山民搖頭,想了想道,“大概有半個來月沒見了吧,我還記得我家孩子過生,有大山村的人獵了野味出來換些針頭線腦和菜種子,我們家換了一些肉,給孩子嚐個鮮,算下來,就是半個月了。我當時還聽跟我們家換東西的山民說過兩天還出來換的,結果這麼長時間過去也沒來。”

“大山村的人很淳樸,很好相處,換東西也大方,我們都很喜歡和他們換,彼此相處也挺和諧,之前還納悶過,大山村的人一向守時講信用,很少說話不算話的,也不知道是不是出事了。不過我們自家也忙,即便有些擔心,也沒想著去看看什麼的,畢竟那麼大一村子人,真要有事,肯定會有人跑出來求救的,時間久了,就把這茬忘了。”

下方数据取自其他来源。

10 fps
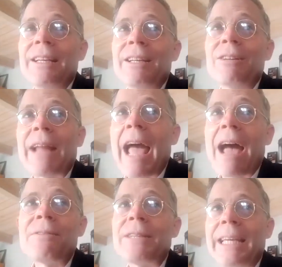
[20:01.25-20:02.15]
you don't
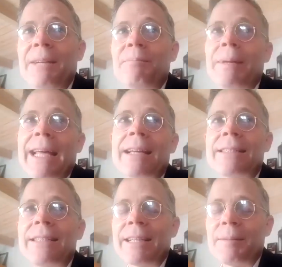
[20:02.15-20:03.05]
have to eat bananas to get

譚振國聽得心情沉重,怕是真如檔案上說的那般,出事了。

一行人走了近十個小時,才看到村子的影子。

山民喜道,“到了到了,終於到了,還好沒有走錯。不過怎麼沒聲啊,我上次來的時候,隔老遠就聽到人聲了,大山村的村民多,住得擠,說話聲湊一塊,就覺得特別吵鬧,今天倒是安靜,遠遠瞧著村子裡好似長了不少雜草。”大山村的人勤快,萬不可能讓雜草長這麼深的。

山民越說越覺得奇怪,心裡也開始打鼓,不會真的出事了吧?

譚振國臉色很不好看,繃得很緊,“多謝老鄉帶路,趁天色還早,趕緊回家吧,這裡的事勞煩老鄉別往外說。”

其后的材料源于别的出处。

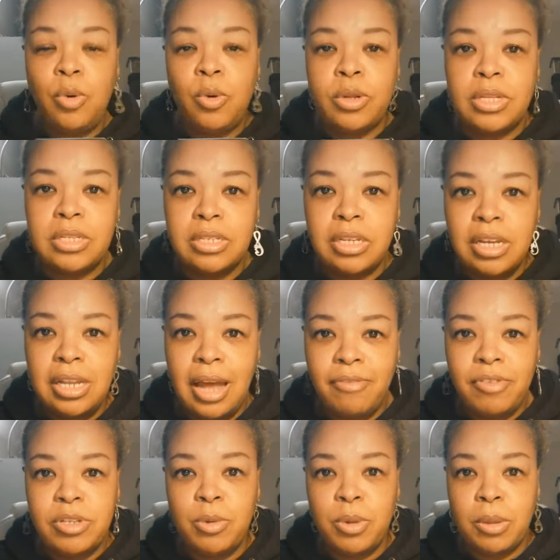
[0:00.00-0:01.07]
or this could
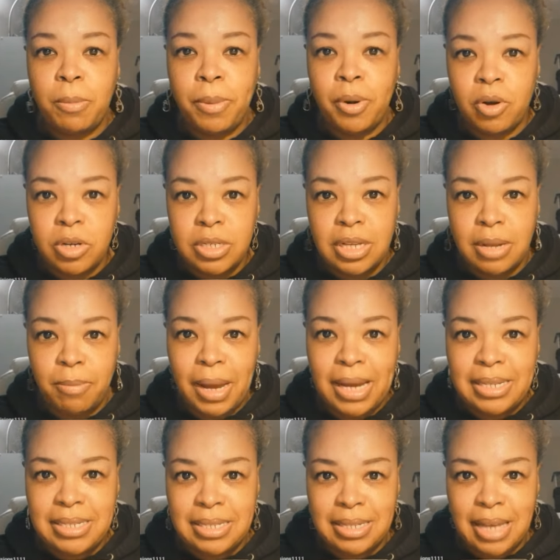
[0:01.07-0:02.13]
have to do with a person,
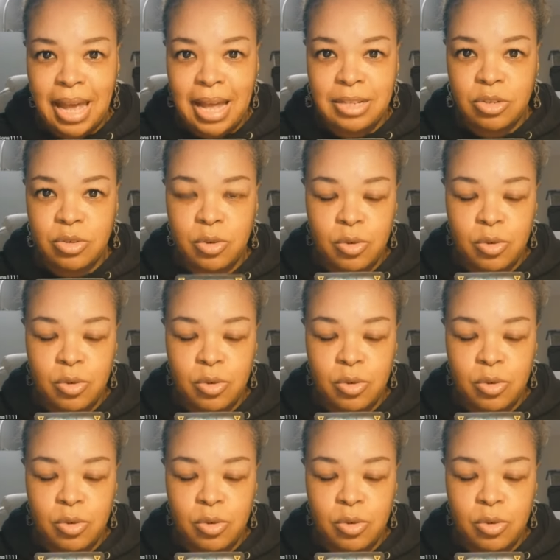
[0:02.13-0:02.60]
Pisces, Cancer,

山民本想跟著一起去看看,見譚振國一行人臉色不好,也不敢提要求,只好滿腹心事離開。

等山民走遠,譚振國一招手,“一起進村,都小心些,別落單。”

“是。”

他們一行十五人,手握在槍柄上,一步步小心往裡走。

進來後,除了靜,什麼都沒有。

靜得十分滲人,眾人下意識屏住呼吸,連腳步都放輕了。

半個月沒人打理走動,六月的天氣,山裡潮溼,村子裡的雜草瘋長,幾乎淹沒眾人的膝蓋。

走到一半看到一個大曬壩,曬壩中間是一口枯井,總覺得這口枯井透著詭異。

譚振國探出頭往枯井裡看,裡面的淤泥已經快漫到井口了,除了淤泥,什麼都沒有。

眾人暗暗鬆口氣的同時,莫名的,氛圍又凝重了幾分。

譚振國蹙眉,“走,去屋子裡看看。”

眾人推開最近一戶人家的門,院子裡空蕩蕩的,除了長久沒人打理的落葉和野草,其他東西都擺放得很整齊,可以看得出這是一家很愛收拾的人家。

又推開一間間房門,眾人瞳孔驟縮,“老大,你來看。”

譚振國快步過去,臥房裡,床上,躺著兩具漆黑的乾屍,看著恐怖駭人。

“老大,這邊也是,是一家三口。”

另一間臥房裡,兩個大人一個小孩,很容易分辨是一家三口,他們都被吸乾,成了漆黑的乾屍,好在沒什麼味,要不然更恐怖滲人。

譚振國的心沉了又沉,“三人一組,到其他村民家看看,有事鳴槍示警。”

“是。”

眾人分散,一家家檢視,情況全都一樣,一個村子的人,全都躺在自家床上,成了黑乾屍。

所有人都臉色泛白,手腳冰涼,詭異,太過詭異了。

譚振國一雙鷹眸全是寒光,“大山子,帶兩個人出去,再帶些人過來,順便帶上法醫,打電話給沈同志,請他借幾個人給你,還有,查出是誰將檔案放我辦公室的,再將大山村的所有資料都找出來,一併帶過來。”

“是。”

大山子帶著人離開,譚振國看了眼天色,擔心入夜後這裡有危險,不敢在這裡待,“其他人,將這裡簡單的圍起來,保護現場,再到我們進來的大道旁安營紮寨,等他們來。”

“是。”

大山村的事,讓譚振國有種很不好的預感,看著這麼多人,無緣無故變成乾屍,心情也很沉重。

大山子花了一天半的時間,才帶著人重新回到大山村。